Collected data entries:
##########

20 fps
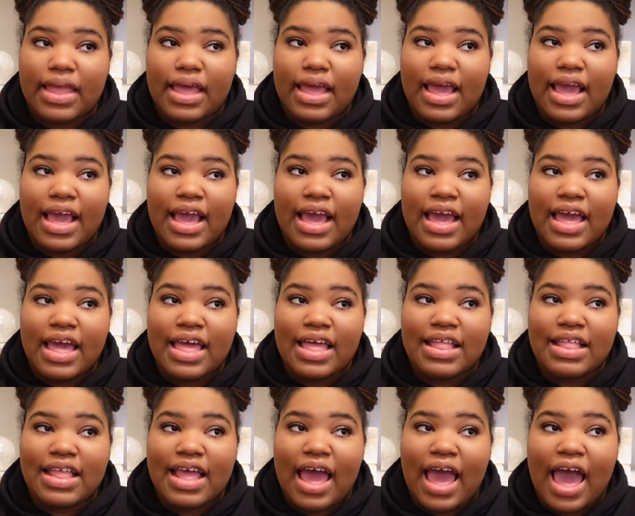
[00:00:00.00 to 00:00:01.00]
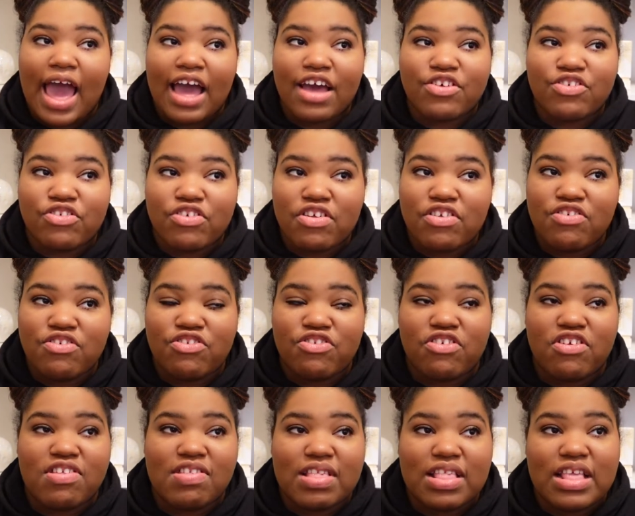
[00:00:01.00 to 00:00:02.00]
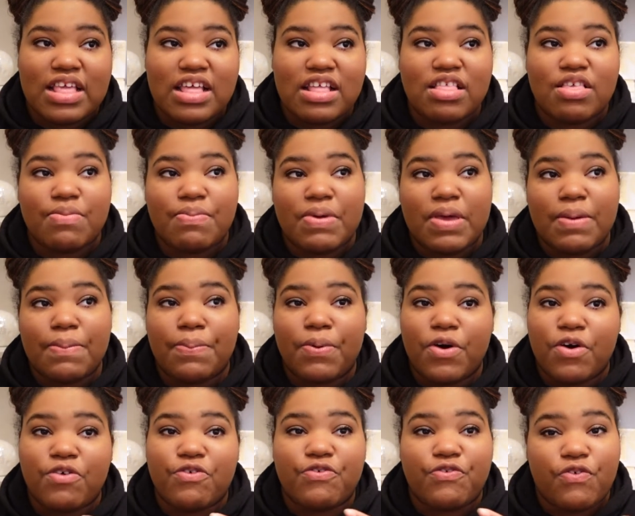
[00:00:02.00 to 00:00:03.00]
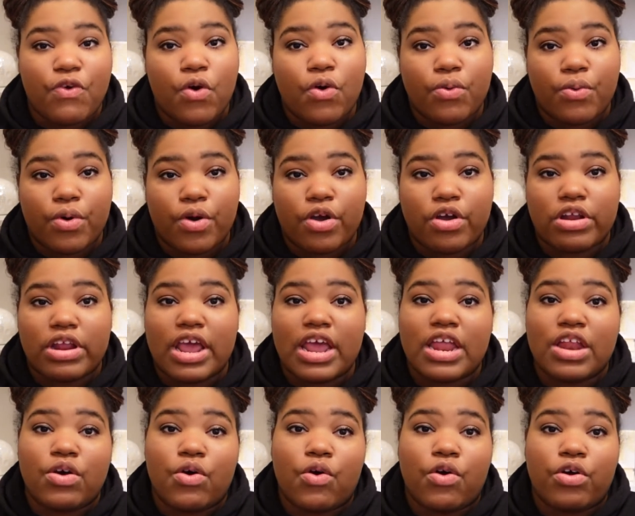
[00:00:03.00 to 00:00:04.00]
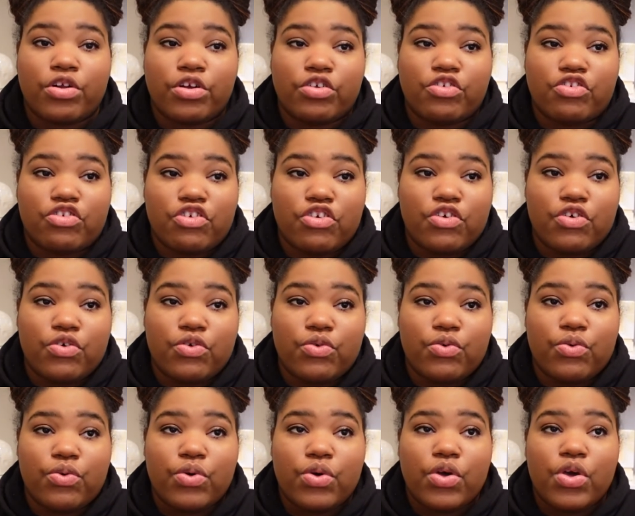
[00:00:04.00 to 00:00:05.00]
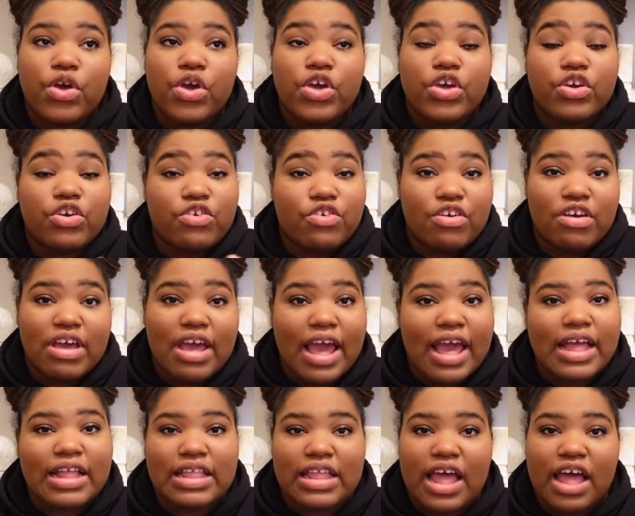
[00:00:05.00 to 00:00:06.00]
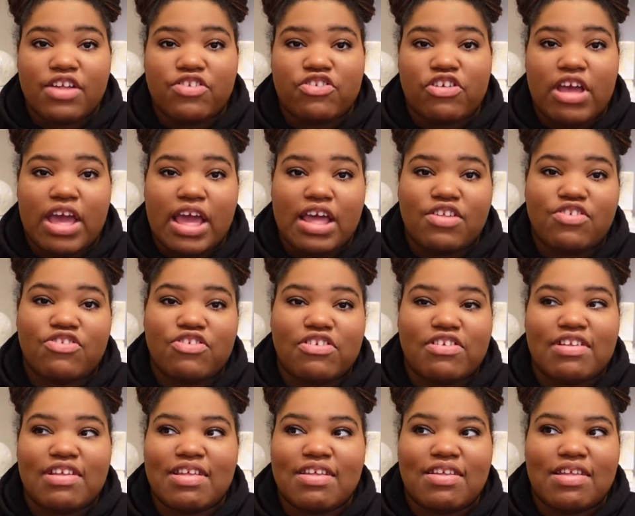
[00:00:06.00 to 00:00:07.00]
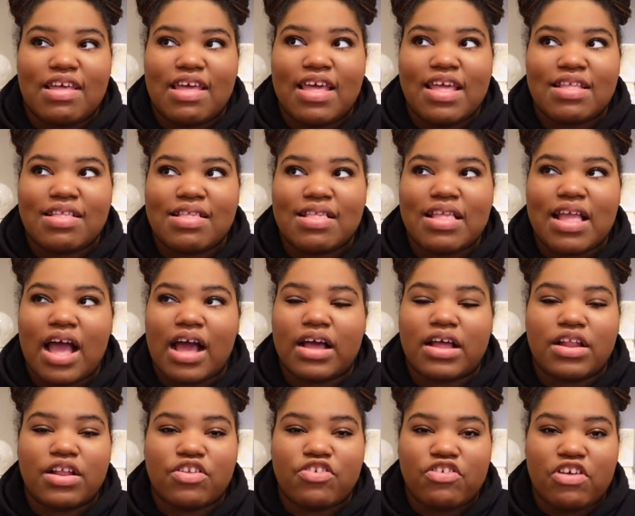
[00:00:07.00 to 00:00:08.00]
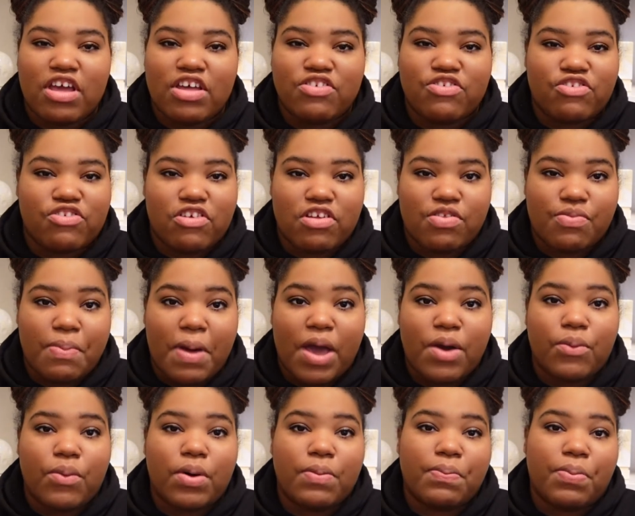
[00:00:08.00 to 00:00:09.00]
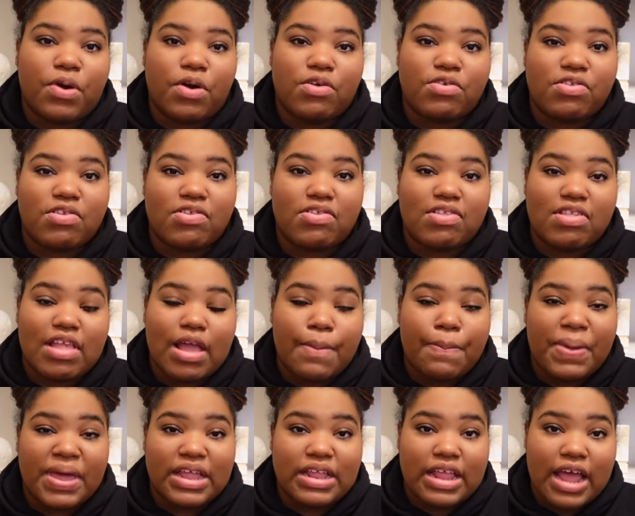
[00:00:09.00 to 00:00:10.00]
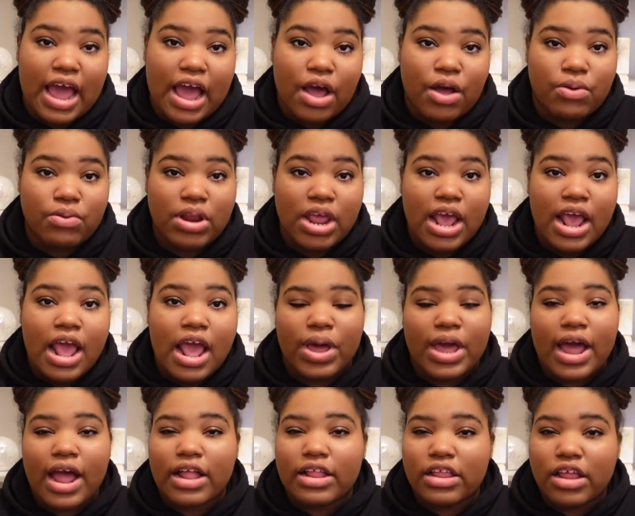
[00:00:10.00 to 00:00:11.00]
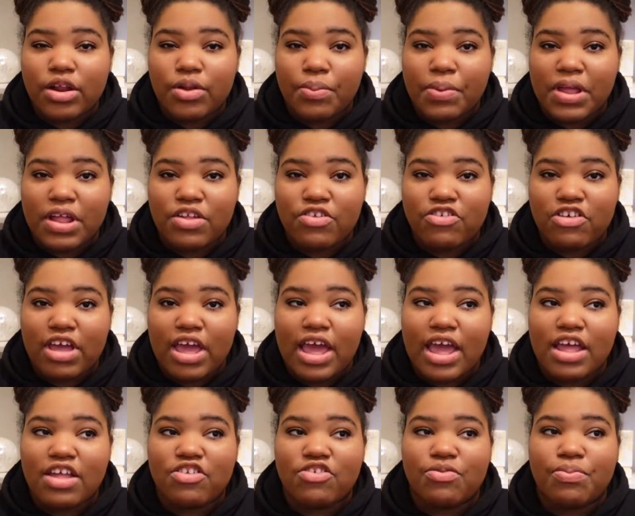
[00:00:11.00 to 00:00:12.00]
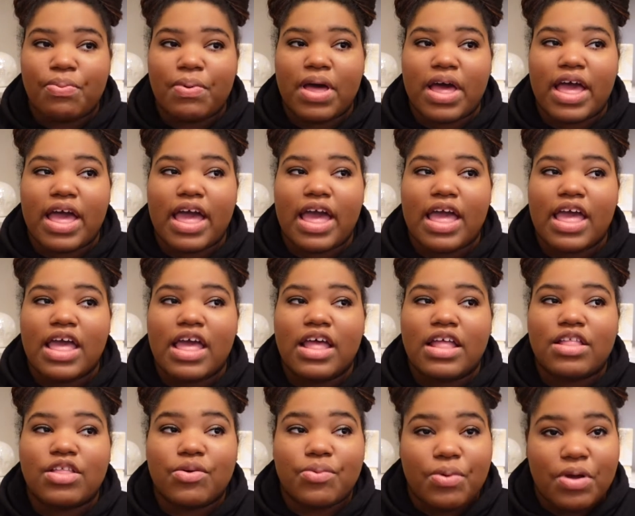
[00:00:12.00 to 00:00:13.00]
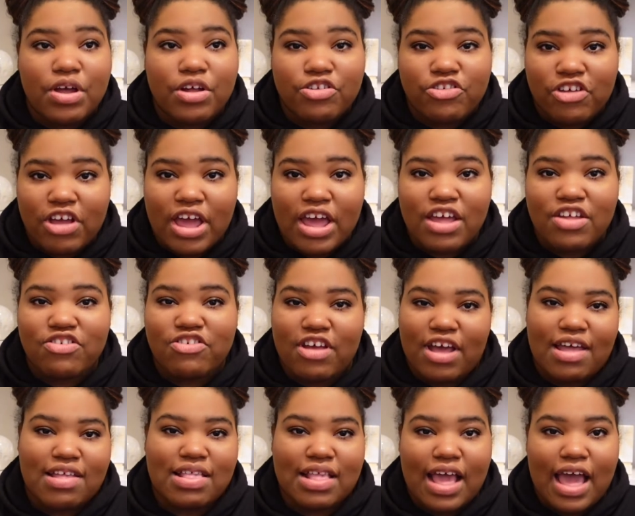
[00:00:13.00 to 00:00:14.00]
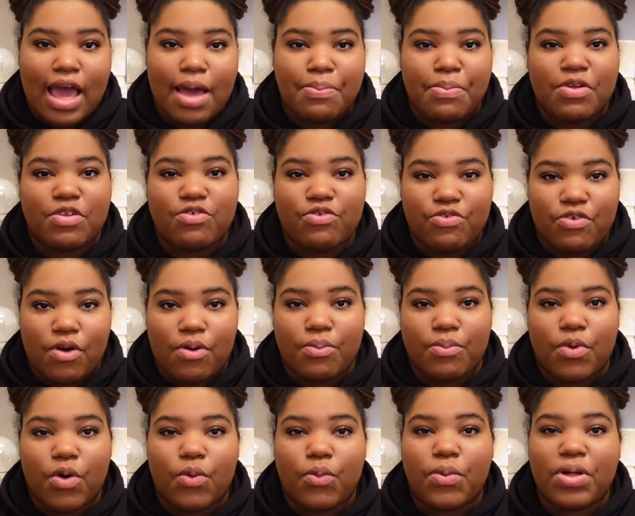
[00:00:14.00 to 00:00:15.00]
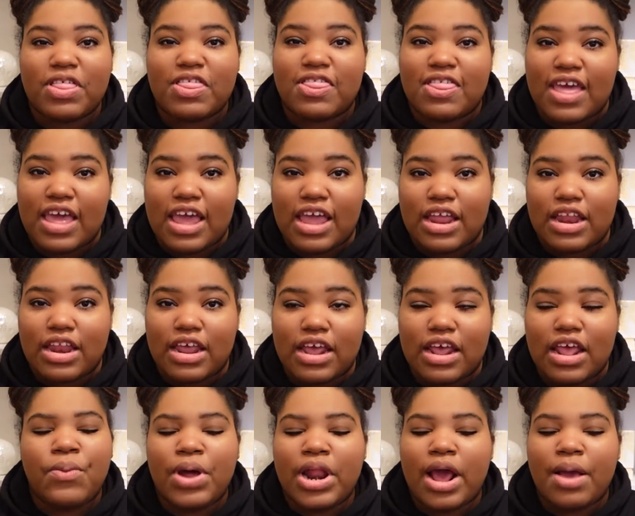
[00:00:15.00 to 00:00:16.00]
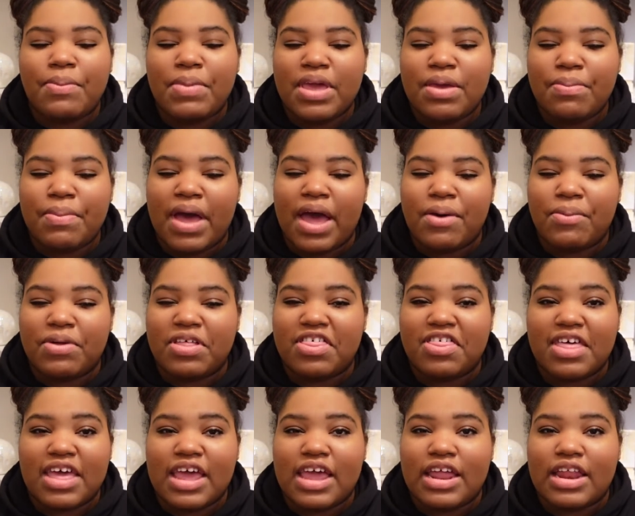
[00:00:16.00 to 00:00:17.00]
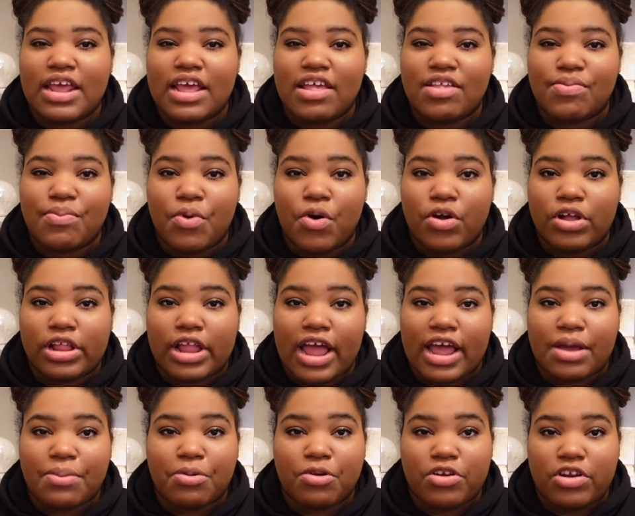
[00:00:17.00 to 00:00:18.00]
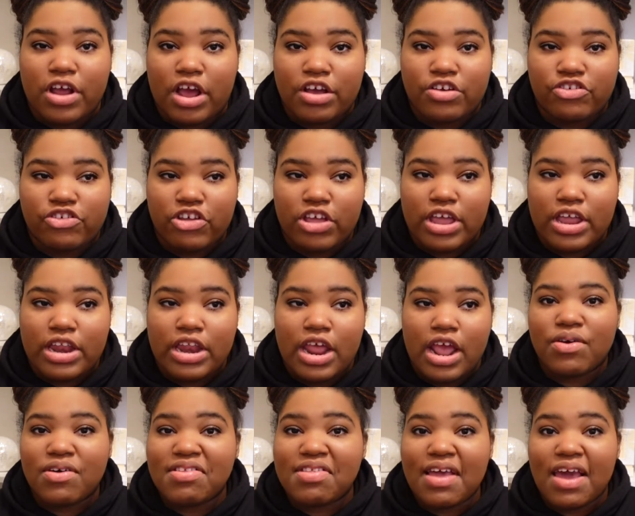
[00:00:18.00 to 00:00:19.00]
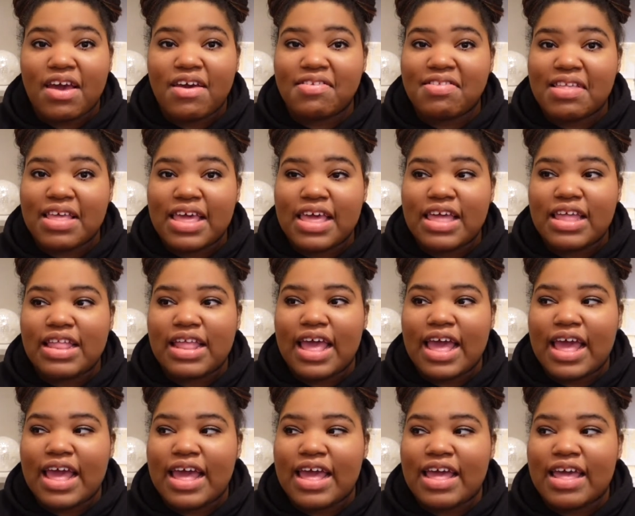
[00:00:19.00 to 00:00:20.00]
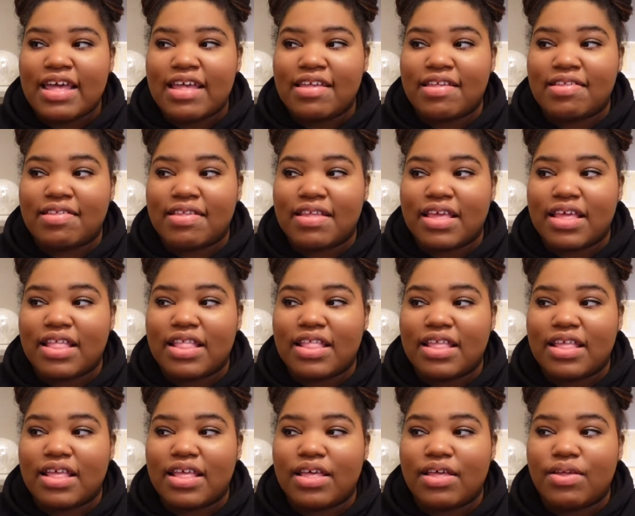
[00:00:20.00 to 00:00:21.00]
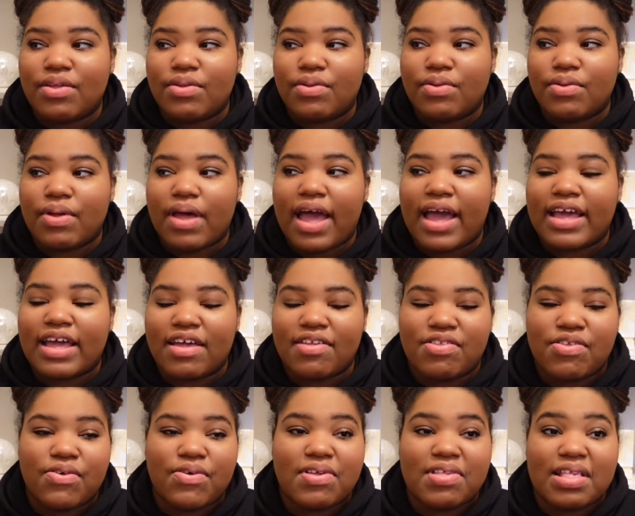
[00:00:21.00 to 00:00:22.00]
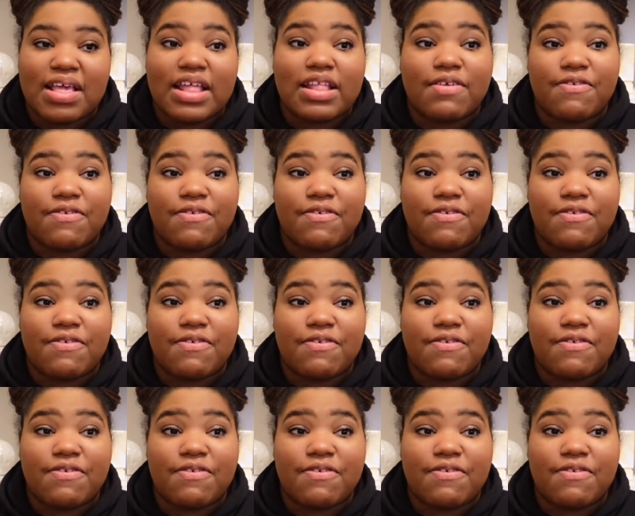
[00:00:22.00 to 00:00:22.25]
And actions just need to be put forward in order to create that change. It's not gonna change just by one person stepping down. We got a little bit of change, but the real change has to happen from within. What I mean by within is more like production. Chris Harrison is, I guess you could say, the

##########

### PROBLEM DESCRIPTION:
From the line that contains "[00:00:19.00 to 00:00:20.00]" down to the last line of the entries above, copy every line exactly and leave out the pictures.

### RESPONSE BOX:
[00:00:19.00 to 00:00:20.00]
[00:00:20.00 to 00:00:21.00]
[00:00:21.00 to 00:00:22.00]
[00:00:22.00 to 00:00:22.25]
And actions just need to be put forward in order to create that change. It's not gonna change just by one person stepping down. We got a little bit of change, but the real change has to happen from within. What I mean by within is more like production. Chris Harrison is, I guess you could say, the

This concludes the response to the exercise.